Jika masyarakat ingin bertahan , maka di bidang hukum ada 6 “law jobs” yang harus dilakukan:
1. Adjustment of trouble cases
1. Adjustment of trouble cases
2. Preventive channeling of conduct and expectations
3. Preventive rechanneling of conduct and expectations to adjust to change
4. Allocation of authority and determination of procedures for authorities
5. Provision of direction and incentive within the group
6. The job of the juristic method
Fact-Skeptics (Jerome Frank)
“for any particular lay person, the law with respect to any particular set of facts, is a decision of a court with respect to those facts so far as decision affects that particular person. Until a court has passed on those facts no law on that subject is yet in existence”.

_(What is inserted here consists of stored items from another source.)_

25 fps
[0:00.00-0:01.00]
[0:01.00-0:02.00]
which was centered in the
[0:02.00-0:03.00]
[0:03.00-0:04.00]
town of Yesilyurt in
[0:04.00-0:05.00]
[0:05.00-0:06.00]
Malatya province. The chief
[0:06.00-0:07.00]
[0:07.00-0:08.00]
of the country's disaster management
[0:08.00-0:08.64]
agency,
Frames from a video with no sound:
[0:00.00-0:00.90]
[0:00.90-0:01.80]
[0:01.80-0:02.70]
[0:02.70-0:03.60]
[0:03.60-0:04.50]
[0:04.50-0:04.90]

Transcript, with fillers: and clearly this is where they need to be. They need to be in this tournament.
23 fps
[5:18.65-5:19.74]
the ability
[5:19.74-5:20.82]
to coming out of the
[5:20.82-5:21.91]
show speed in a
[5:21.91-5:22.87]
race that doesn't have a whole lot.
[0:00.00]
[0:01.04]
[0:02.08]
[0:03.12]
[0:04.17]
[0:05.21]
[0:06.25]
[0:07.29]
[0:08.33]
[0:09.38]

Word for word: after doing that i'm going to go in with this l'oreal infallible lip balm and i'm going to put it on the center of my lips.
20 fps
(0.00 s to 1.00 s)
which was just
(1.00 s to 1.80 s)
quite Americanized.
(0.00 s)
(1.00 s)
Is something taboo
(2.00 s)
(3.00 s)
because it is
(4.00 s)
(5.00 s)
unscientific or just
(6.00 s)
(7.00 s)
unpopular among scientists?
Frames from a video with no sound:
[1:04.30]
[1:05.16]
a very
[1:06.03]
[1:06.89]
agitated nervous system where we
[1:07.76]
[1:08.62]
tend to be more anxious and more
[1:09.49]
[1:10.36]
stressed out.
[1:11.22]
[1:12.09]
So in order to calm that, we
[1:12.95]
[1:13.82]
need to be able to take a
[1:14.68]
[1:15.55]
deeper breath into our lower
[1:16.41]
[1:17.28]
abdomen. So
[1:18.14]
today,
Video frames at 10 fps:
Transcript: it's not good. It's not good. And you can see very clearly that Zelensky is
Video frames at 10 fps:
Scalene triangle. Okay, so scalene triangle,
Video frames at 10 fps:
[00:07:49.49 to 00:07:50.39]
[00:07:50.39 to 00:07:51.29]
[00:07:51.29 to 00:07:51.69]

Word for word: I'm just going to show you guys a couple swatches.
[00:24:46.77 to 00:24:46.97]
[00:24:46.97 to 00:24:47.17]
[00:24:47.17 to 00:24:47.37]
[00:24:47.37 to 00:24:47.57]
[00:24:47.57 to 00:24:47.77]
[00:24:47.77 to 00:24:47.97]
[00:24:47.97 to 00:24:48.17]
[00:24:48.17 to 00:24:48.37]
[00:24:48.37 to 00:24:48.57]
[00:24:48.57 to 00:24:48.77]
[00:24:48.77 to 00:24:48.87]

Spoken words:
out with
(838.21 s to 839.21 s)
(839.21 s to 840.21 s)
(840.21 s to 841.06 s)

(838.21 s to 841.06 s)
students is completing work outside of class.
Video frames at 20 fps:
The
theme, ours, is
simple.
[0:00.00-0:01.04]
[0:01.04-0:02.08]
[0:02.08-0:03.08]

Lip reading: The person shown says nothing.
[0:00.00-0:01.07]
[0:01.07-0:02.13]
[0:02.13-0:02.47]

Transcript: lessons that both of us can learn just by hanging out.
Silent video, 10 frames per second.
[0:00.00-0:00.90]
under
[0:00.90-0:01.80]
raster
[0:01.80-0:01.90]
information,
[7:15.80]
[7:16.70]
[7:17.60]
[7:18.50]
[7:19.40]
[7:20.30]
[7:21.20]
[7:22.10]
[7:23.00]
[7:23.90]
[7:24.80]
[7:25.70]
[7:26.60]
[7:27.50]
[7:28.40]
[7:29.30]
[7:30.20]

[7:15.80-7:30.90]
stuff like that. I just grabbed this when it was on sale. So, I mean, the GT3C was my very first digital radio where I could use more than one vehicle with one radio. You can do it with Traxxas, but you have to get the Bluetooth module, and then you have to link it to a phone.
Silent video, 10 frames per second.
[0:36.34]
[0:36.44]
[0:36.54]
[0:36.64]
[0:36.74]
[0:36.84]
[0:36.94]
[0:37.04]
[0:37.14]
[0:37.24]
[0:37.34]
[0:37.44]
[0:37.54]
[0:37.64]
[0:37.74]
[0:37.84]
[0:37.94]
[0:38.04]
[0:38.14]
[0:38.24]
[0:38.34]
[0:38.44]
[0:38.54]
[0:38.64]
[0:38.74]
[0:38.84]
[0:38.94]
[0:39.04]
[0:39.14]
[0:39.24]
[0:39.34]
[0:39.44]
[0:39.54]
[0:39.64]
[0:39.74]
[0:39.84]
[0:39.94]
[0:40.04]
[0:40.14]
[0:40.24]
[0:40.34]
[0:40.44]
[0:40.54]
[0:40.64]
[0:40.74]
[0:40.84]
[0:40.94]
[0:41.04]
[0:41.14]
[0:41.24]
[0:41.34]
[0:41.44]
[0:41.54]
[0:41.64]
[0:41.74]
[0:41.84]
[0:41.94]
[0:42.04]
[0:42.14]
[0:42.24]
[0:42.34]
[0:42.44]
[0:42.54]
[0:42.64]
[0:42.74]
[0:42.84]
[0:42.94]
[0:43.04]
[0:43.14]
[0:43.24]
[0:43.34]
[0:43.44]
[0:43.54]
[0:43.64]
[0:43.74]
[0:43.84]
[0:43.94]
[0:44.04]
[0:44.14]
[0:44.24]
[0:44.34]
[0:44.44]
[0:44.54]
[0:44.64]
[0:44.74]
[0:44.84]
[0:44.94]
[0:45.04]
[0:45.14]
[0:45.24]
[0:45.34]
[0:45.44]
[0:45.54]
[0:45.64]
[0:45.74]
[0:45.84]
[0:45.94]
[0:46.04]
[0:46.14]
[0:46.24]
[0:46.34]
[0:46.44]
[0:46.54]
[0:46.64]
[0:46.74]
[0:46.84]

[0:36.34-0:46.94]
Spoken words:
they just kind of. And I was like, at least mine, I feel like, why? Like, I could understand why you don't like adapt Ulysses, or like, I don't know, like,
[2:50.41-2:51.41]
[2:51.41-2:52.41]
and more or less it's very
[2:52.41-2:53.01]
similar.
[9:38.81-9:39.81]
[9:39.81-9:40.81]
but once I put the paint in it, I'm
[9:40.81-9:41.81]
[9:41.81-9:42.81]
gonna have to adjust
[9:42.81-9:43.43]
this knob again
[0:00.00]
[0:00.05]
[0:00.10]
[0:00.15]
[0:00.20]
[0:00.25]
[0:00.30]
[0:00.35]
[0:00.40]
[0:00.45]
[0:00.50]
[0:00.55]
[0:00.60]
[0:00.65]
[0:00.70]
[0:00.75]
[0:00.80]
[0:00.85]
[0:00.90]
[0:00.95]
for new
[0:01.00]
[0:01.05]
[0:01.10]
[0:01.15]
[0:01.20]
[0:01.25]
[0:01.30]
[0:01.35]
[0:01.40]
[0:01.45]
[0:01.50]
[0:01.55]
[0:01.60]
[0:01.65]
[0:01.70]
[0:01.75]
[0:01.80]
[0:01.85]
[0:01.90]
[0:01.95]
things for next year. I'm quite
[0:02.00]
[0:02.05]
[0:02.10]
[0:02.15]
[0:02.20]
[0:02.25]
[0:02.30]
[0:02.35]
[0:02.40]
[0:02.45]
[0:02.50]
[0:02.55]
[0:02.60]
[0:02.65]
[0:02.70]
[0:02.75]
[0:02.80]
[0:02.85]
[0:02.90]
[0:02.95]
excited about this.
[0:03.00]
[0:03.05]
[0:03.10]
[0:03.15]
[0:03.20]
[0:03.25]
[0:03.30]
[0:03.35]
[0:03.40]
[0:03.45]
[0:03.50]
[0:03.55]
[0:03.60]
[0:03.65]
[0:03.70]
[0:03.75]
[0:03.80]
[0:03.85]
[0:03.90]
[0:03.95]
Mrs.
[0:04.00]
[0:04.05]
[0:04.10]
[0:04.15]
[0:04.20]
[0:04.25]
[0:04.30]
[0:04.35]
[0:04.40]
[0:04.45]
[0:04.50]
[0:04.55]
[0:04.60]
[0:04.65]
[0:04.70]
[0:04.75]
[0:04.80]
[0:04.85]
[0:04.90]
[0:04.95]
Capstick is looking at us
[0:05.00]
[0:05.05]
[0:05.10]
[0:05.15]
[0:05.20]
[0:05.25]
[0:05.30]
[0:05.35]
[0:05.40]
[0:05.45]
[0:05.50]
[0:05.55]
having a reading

Menurut Frank, Holmes & Llewellyn hanya Rule Skeptics, seorang realis harusnya Fact Skeptics. Menurut frank, ada penyakit yang bernama APPELLATE COURT-IT IS, dicontohkan, semakin tinggi suatu pengadilan maka semakin miskin realitas meskipun kekuasaannya lebih tinggi.
Perbedaan kedua nya:
Rule-Skepticism > apakah mungkin ada aturan yang berlaku sebagai PREMIS MAYOR?
Fact- Skepticism > apakah mungkin ada kemampuan secara tepat merekonstruksi fakta-fakta sebagai PREMIS MINOR?
Karena:
Rule Skepticism: (Mac Galanter)
-Hukum tidak bekerja seperti bunyi undang- undang
-Konsep “the rule of law” hanyalah retoris; yang berlaku “the rule of ruler”
-The have always comes out ahead
Fact Skepticism:
-Setiap kasus adalah unik. Ada fakta- fakta kemajemukan (Pluralisme) yang harus diperhatikan
-Hukum ditentukan oleh struktur kasus (pendekatan mikro)
-Kemampuan merekonstruksi fakta makin jauh setelah kasus memasuki pengadilan banding tersebut
Realisme Sakndinavia
Untuk memahami hukum, perlu dipelajarai kondisi metafisis masyarakat dalam melihat hukum itu. Secara metafisis hukum, kekuasaan yang menakutkan. Undang- undang tidak memuat tentang kebenaran, melainkan sekedar gagasan yang metafisis.
REFLEKSI:
Realisme hukum menggambarkan suatu konsep hukum yang berbeda dari aliran filsafat hukum lain. Realisme Hukum yang paling up to date. Faktor yang memicu aliran ini adalah adanya gerakan anti kemampanan yang mengkritik nilai tradisional, muncul ilmu baru dan laporan hasil penelitian yang memperlihatkan banyaknya kebobrokan.
Mengenai doktrin Llewellyn mengenai Thrust & Parry, karena disatu sisi merupakan doktrin serangan kemudian ada doktrin pengelakan maka doktrin ini menjadi tidak relevan lagi.
Diskusi :
Apakah jika realisme hukum diterapkan akan menjadi ajaran yang paling mendekati rasa keadilan di masyarakat?